Force of Nature (are you one, or do you let yourself be overwhelmed by?) originated from an unusual gesture. The material was applied in a swirling motion, abandoning the order of the orthogonal layers that usually structure my work. The vortex appeared before the image itself: a physical movement of the hand attempting to give form to an inner condition. The sensation of being pulled under while, at the same time, being traversed by an intense energy impossible to contain.
Water was the first element to emerge. The spiral evokes the movement of a current that swallows and drags everything with it, but also that of a turbine transforming the force of a fall into energy. For a long time, the work remained suspended within this aquatic dimension: blues and turquoise inhabited the surface like a liquid landscape, deep and unstable.
Later, another necessity arose. To the movement of water was added that of fire. The lower part of the canvas ignites with oranges, reds, and yellows that invade the composition and alter the meaning of the image. No longer merely a vortex of water, it becomes the meeting point of opposing yet equally untamable natural forces—elements capable of destroying and generating, consuming and sustaining, annihilating and making life possible.

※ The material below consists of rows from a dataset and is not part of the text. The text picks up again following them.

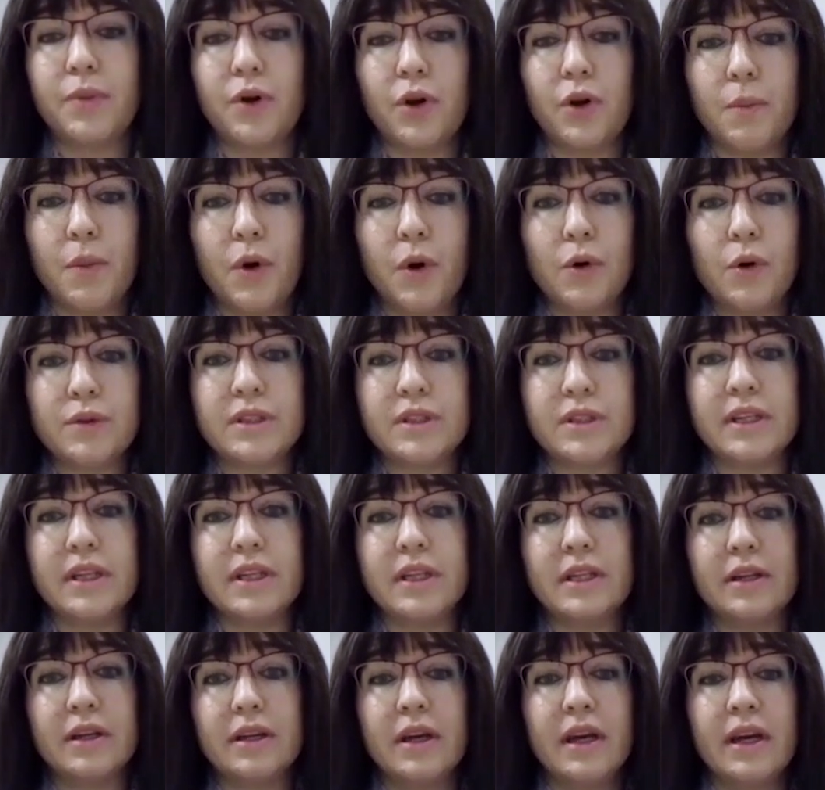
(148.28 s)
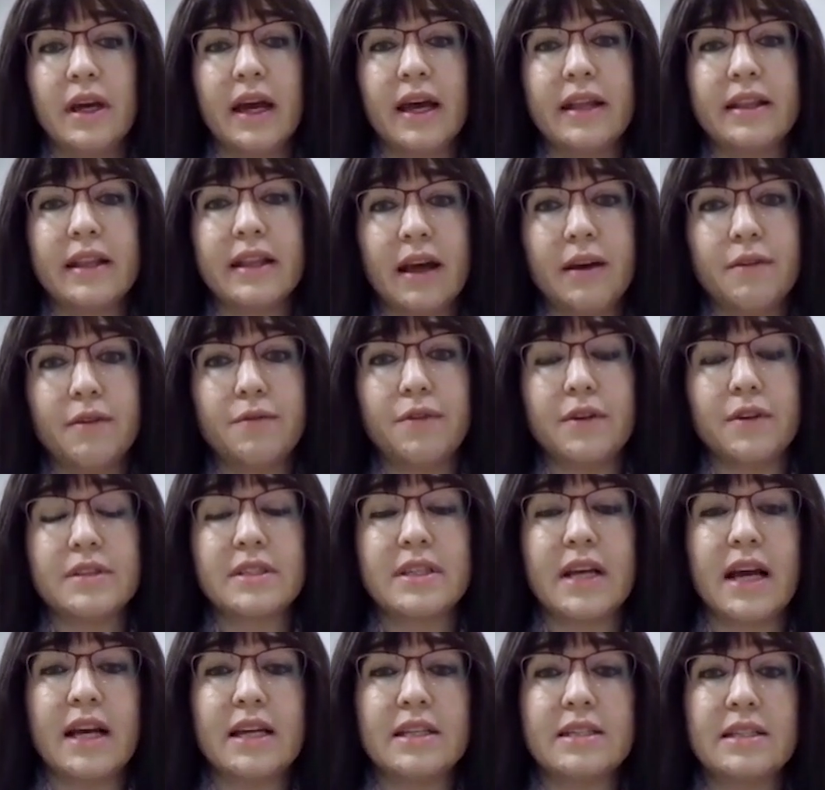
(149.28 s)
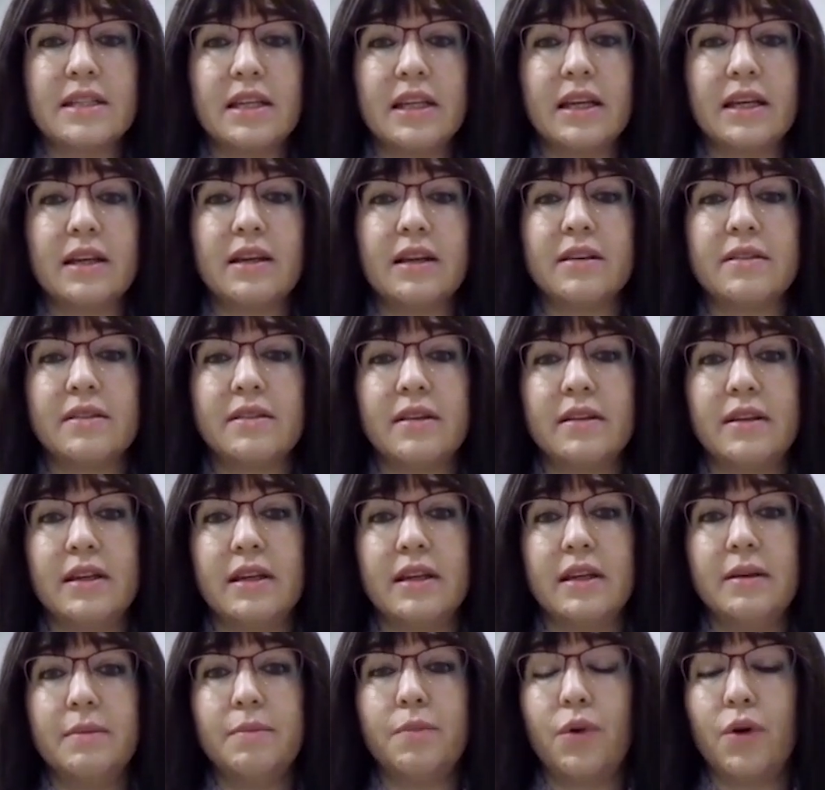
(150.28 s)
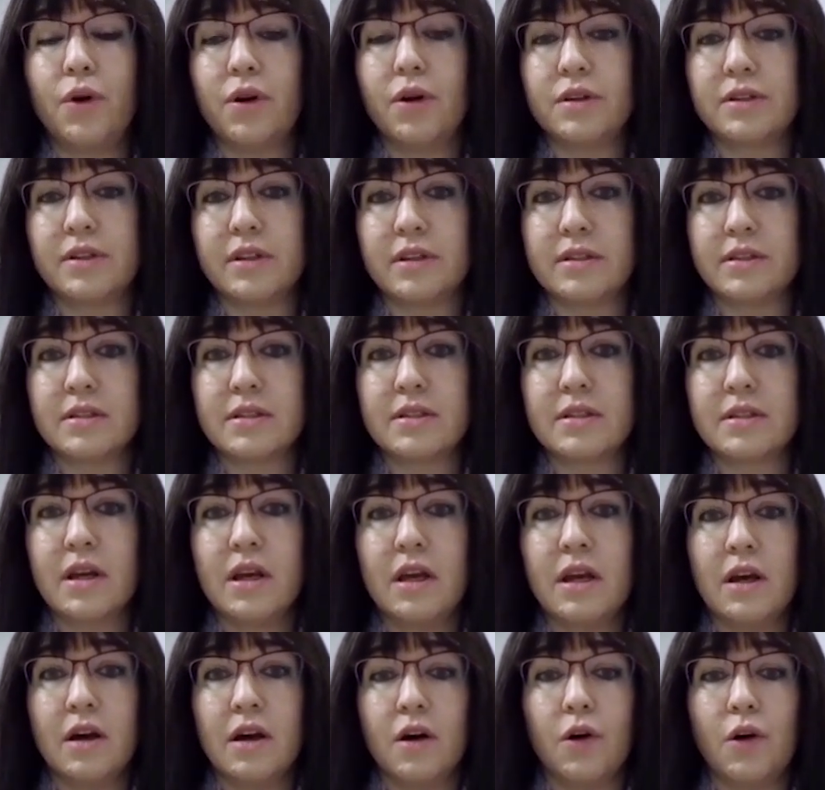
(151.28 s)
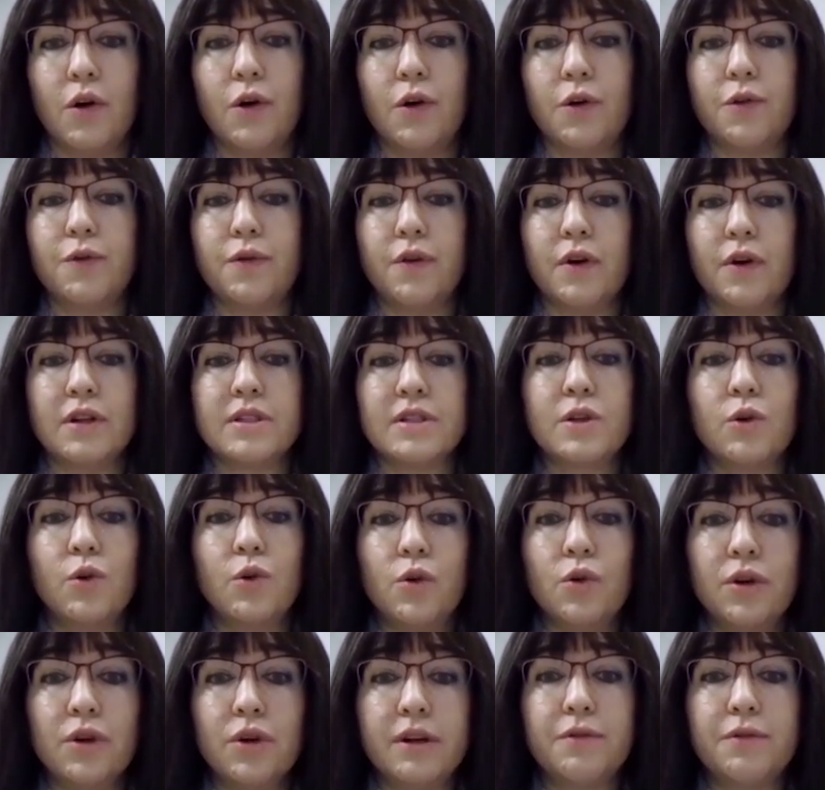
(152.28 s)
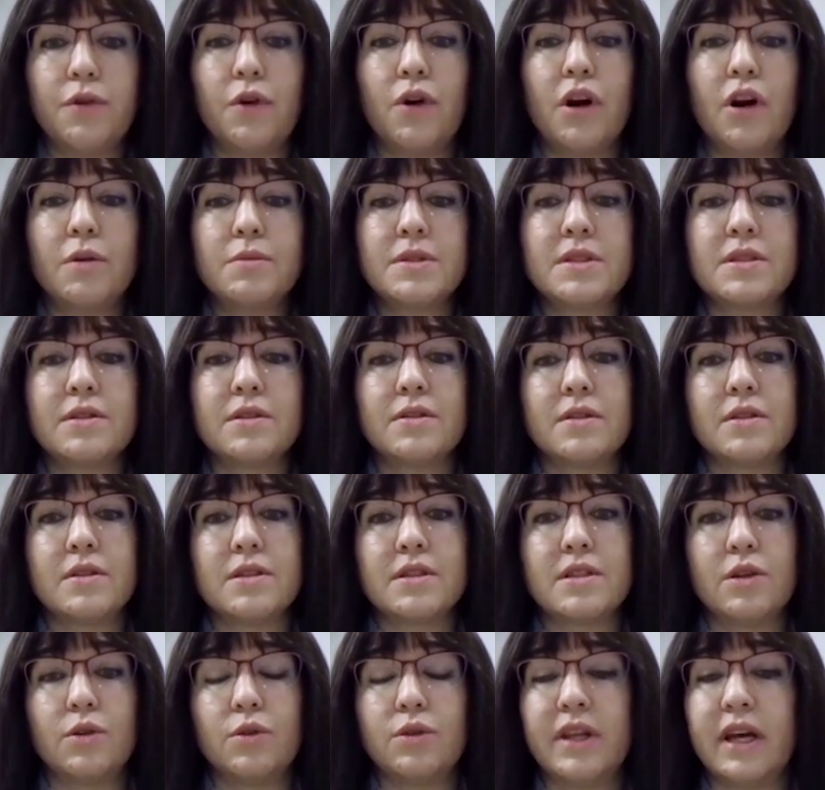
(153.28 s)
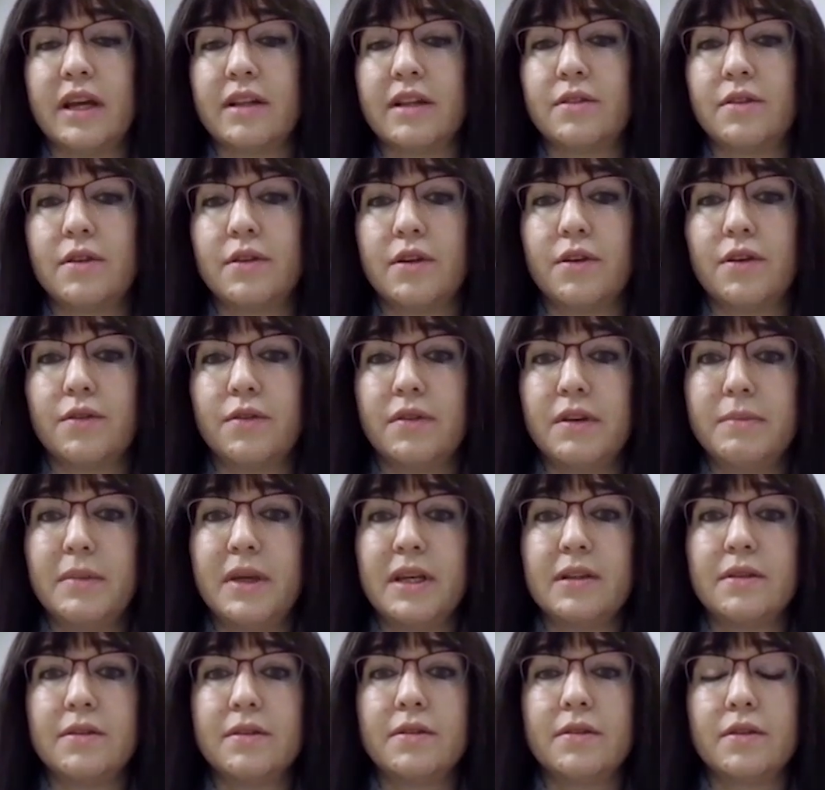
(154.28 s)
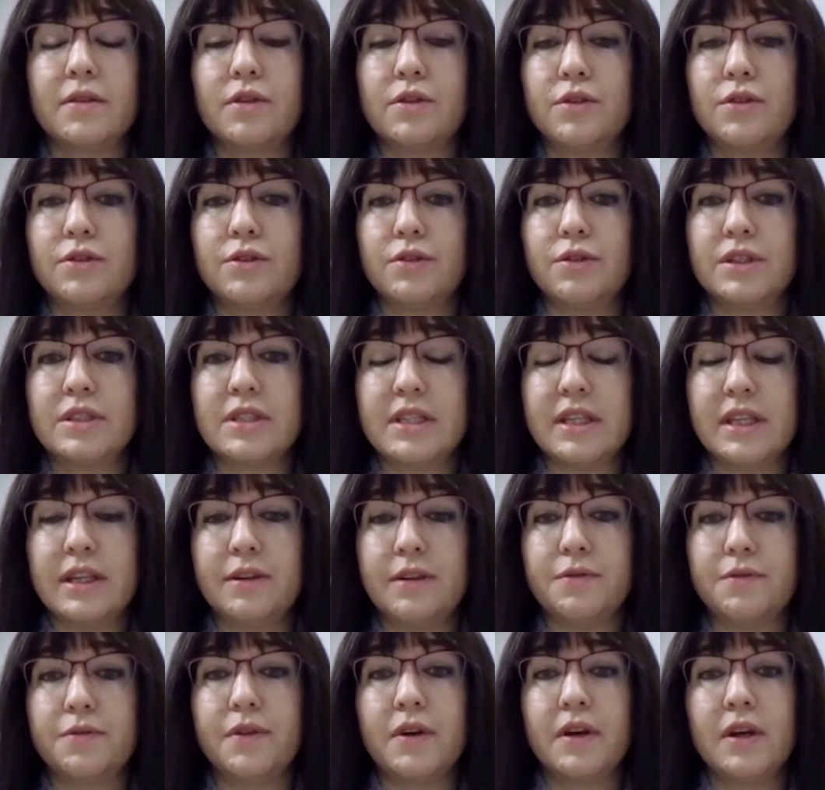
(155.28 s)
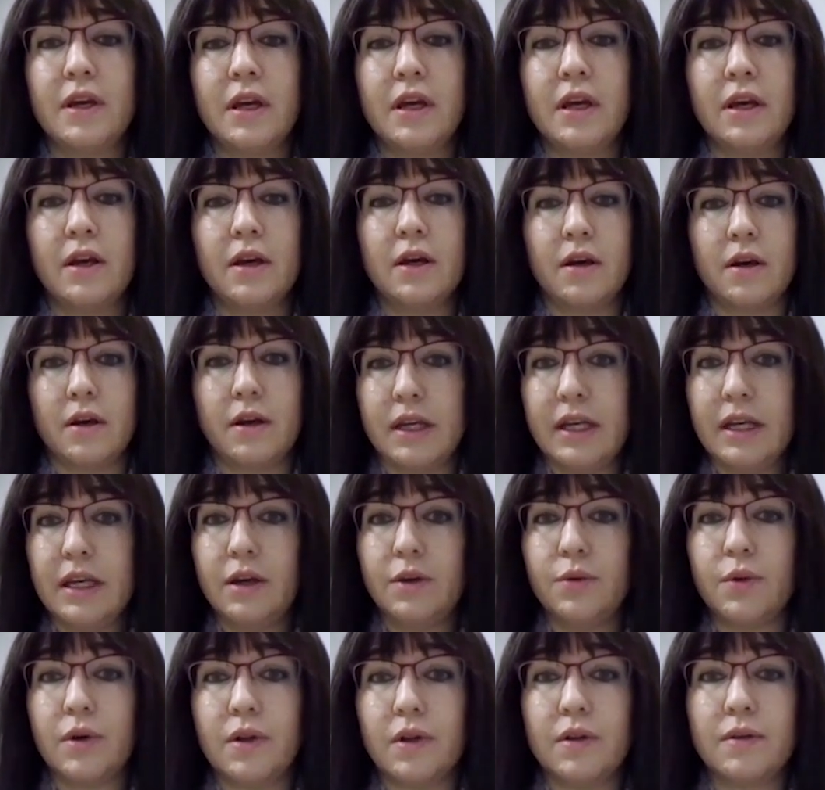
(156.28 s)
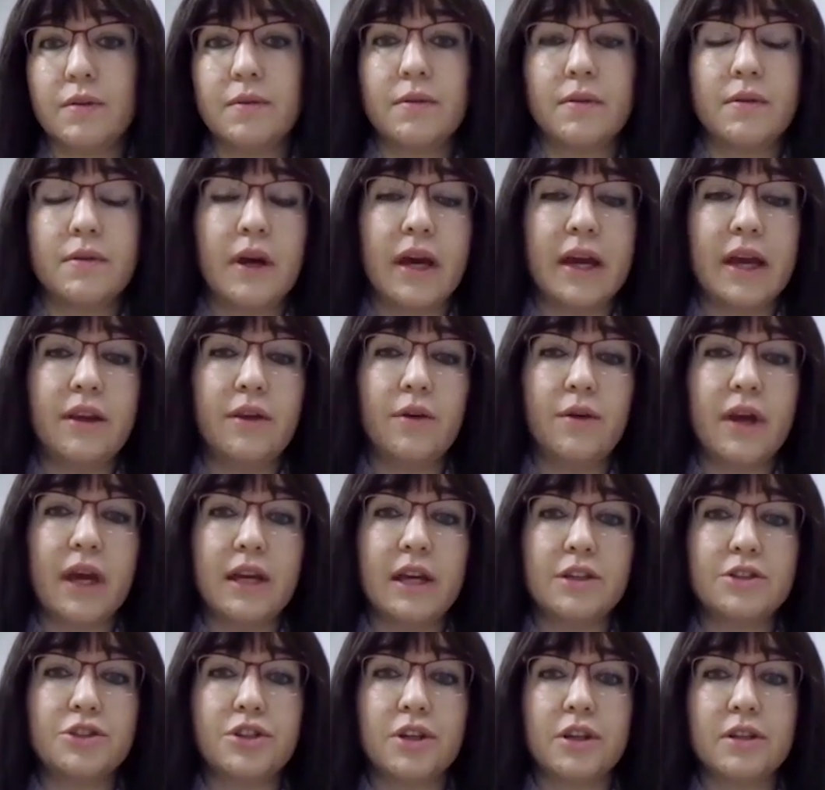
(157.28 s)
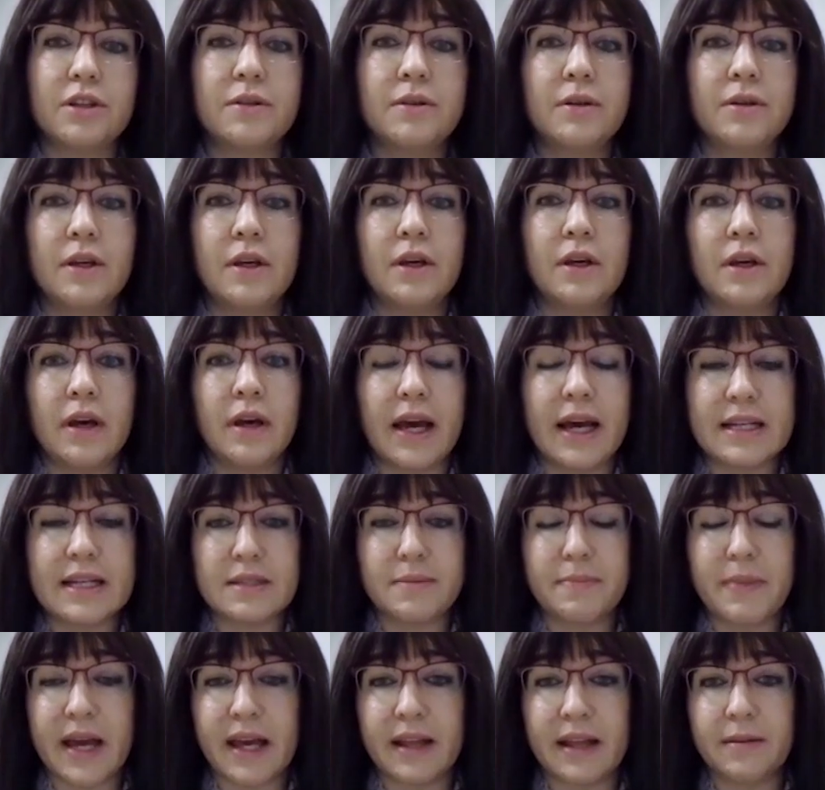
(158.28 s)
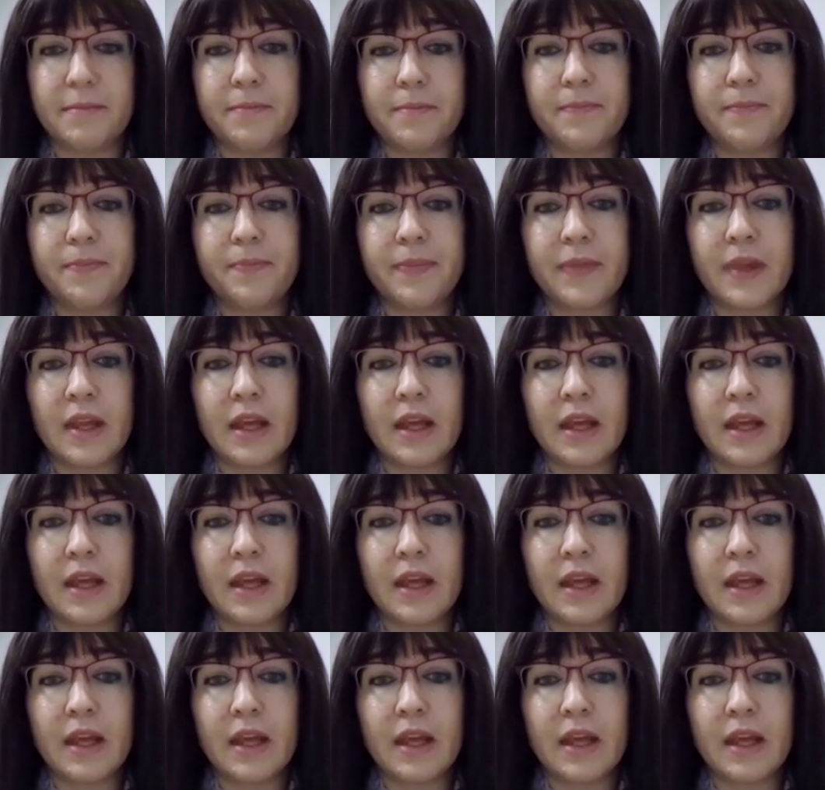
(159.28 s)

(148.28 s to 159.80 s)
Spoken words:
promoting and emphasizing the importance of school reforms so that women could receive equal education as men.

The work does not offer a solution. Rather, it questions the position we choose to occupy in relation to these energies. Do we allow ourselves to be swept away by the current, burned by the flame, carried along by their movement? Or do we learn to remain at their center, recognizing their power and finding a way to transform it into a resource?
The vortex is a place of possibility. Like the forces of nature it represents, it retains an irreducible ambivalence: it fascinates precisely because it contains both the risk of destruction and the promise of energy. The question remains open: how do we choose to stand before such force?